WORK TO COMPLETE:
Each entry needs to be reproduced exactly as it is.

⁂

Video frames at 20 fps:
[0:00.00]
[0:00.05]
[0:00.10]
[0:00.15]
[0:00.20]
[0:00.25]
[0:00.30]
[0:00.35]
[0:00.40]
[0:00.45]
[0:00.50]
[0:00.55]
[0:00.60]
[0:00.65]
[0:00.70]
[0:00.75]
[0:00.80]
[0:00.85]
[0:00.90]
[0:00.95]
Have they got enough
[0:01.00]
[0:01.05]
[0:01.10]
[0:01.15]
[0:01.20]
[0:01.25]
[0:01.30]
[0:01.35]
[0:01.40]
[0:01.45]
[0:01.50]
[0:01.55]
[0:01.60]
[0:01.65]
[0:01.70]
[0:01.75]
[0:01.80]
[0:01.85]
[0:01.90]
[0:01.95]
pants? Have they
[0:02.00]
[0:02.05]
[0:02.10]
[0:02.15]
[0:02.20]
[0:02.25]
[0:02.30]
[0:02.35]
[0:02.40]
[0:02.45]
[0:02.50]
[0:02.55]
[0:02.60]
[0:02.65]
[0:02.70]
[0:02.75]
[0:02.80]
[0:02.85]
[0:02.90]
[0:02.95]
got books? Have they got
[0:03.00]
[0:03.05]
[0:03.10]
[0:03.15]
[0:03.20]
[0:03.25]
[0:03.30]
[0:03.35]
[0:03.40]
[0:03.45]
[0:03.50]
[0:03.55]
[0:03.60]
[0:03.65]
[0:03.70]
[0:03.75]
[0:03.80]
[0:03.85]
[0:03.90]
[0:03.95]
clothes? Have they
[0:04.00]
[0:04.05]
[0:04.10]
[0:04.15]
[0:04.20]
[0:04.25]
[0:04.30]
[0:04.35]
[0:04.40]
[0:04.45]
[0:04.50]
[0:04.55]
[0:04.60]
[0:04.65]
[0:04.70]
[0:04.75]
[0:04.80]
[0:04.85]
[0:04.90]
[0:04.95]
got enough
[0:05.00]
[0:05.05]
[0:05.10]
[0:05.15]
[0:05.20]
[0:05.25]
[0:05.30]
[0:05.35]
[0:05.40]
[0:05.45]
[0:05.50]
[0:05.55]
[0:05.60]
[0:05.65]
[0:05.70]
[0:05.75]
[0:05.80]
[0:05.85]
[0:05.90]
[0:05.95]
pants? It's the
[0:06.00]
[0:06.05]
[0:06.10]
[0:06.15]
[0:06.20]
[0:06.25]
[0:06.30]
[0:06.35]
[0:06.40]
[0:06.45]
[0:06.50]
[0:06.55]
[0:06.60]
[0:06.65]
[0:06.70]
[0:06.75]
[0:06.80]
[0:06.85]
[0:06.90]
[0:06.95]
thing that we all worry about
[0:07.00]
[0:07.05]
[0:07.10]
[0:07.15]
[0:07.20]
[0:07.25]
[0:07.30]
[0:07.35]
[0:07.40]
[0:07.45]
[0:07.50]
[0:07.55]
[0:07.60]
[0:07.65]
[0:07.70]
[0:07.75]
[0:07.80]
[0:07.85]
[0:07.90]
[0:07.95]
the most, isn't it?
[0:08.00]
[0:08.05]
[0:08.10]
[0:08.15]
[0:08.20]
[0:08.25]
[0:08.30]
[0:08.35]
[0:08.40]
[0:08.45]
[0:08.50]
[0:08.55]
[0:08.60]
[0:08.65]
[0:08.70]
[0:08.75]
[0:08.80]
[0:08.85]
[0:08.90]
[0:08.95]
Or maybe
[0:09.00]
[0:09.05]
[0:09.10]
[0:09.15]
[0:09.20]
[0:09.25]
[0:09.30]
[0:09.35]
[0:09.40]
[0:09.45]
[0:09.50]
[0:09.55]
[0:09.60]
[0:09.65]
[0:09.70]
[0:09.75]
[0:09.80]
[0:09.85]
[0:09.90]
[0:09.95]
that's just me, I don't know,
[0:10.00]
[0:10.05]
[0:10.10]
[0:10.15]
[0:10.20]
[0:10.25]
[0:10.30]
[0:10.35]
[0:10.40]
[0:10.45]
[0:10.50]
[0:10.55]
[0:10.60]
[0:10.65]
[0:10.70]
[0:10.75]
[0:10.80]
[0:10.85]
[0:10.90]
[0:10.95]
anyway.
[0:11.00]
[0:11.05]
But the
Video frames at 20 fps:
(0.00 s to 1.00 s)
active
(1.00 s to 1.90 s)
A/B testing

⁂

RESPONSE BOX:
Video frames at 20 fps:
[0:00.00]
[0:00.05]
[0:00.10]
[0:00.15]
[0:00.20]
[0:00.25]
[0:00.30]
[0:00.35]
[0:00.40]
[0:00.45]
[0:00.50]
[0:00.55]
[0:00.60]
[0:00.65]
[0:00.70]
[0:00.75]
[0:00.80]
[0:00.85]
[0:00.90]
[0:00.95]
Have they got enough
[0:01.00]
[0:01.05]
[0:01.10]
[0:01.15]
[0:01.20]
[0:01.25]
[0:01.30]
[0:01.35]
[0:01.40]
[0:01.45]
[0:01.50]
[0:01.55]
[0:01.60]
[0:01.65]
[0:01.70]
[0:01.75]
[0:01.80]
[0:01.85]
[0:01.90]
[0:01.95]
pants? Have they
[0:02.00]
[0:02.05]
[0:02.10]
[0:02.15]
[0:02.20]
[0:02.25]
[0:02.30]
[0:02.35]
[0:02.40]
[0:02.45]
[0:02.50]
[0:02.55]
[0:02.60]
[0:02.65]
[0:02.70]
[0:02.75]
[0:02.80]
[0:02.85]
[0:02.90]
[0:02.95]
got books? Have they got
[0:03.00]
[0:03.05]
[0:03.10]
[0:03.15]
[0:03.20]
[0:03.25]
[0:03.30]
[0:03.35]
[0:03.40]
[0:03.45]
[0:03.50]
[0:03.55]
[0:03.60]
[0:03.65]
[0:03.70]
[0:03.75]
[0:03.80]
[0:03.85]
[0:03.90]
[0:03.95]
clothes? Have they
[0:04.00]
[0:04.05]
[0:04.10]
[0:04.15]
[0:04.20]
[0:04.25]
[0:04.30]
[0:04.35]
[0:04.40]
[0:04.45]
[0:04.50]
[0:04.55]
[0:04.60]
[0:04.65]
[0:04.70]
[0:04.75]
[0:04.80]
[0:04.85]
[0:04.90]
[0:04.95]
got enough
[0:05.00]
[0:05.05]
[0:05.10]
[0:05.15]
[0:05.20]
[0:05.25]
[0:05.30]
[0:05.35]
[0:05.40]
[0:05.45]
[0:05.50]
[0:05.55]
[0:05.60]
[0:05.65]
[0:05.70]
[0:05.75]
[0:05.80]
[0:05.85]
[0:05.90]
[0:05.95]
pants? It's the
[0:06.00]
[0:06.05]
[0:06.10]
[0:06.15]
[0:06.20]
[0:06.25]
[0:06.30]
[0:06.35]
[0:06.40]
[0:06.45]
[0:06.50]
[0:06.55]
[0:06.60]
[0:06.65]
[0:06.70]
[0:06.75]
[0:06.80]
[0:06.85]
[0:06.90]
[0:06.95]
thing that we all worry about
[0:07.00]
[0:07.05]
[0:07.10]
[0:07.15]
[0:07.20]
[0:07.25]
[0:07.30]
[0:07.35]
[0:07.40]
[0:07.45]
[0:07.50]
[0:07.55]
[0:07.60]
[0:07.65]
[0:07.70]
[0:07.75]
[0:07.80]
[0:07.85]
[0:07.90]
[0:07.95]
the most, isn't it?
[0:08.00]
[0:08.05]
[0:08.10]
[0:08.15]
[0:08.20]
[0:08.25]
[0:08.30]
[0:08.35]
[0:08.40]
[0:08.45]
[0:08.50]
[0:08.55]
[0:08.60]
[0:08.65]
[0:08.70]
[0:08.75]
[0:08.80]
[0:08.85]
[0:08.90]
[0:08.95]
Or maybe
[0:09.00]
[0:09.05]
[0:09.10]
[0:09.15]
[0:09.20]
[0:09.25]
[0:09.30]
[0:09.35]
[0:09.40]
[0:09.45]
[0:09.50]
[0:09.55]
[0:09.60]
[0:09.65]
[0:09.70]
[0:09.75]
[0:09.80]
[0:09.85]
[0:09.90]
[0:09.95]
that's just me, I don't know,
[0:10.00]
[0:10.05]
[0:10.10]
[0:10.15]
[0:10.20]
[0:10.25]
[0:10.30]
[0:10.35]
[0:10.40]
[0:10.45]
[0:10.50]
[0:10.55]
[0:10.60]
[0:10.65]
[0:10.70]
[0:10.75]
[0:10.80]
[0:10.85]
[0:10.90]
[0:10.95]
anyway.
[0:11.00]
[0:11.05]
But the
Video frames at 20 fps:
(0.00 s to 1.00 s)
active
(1.00 s to 1.90 s)
A/B testing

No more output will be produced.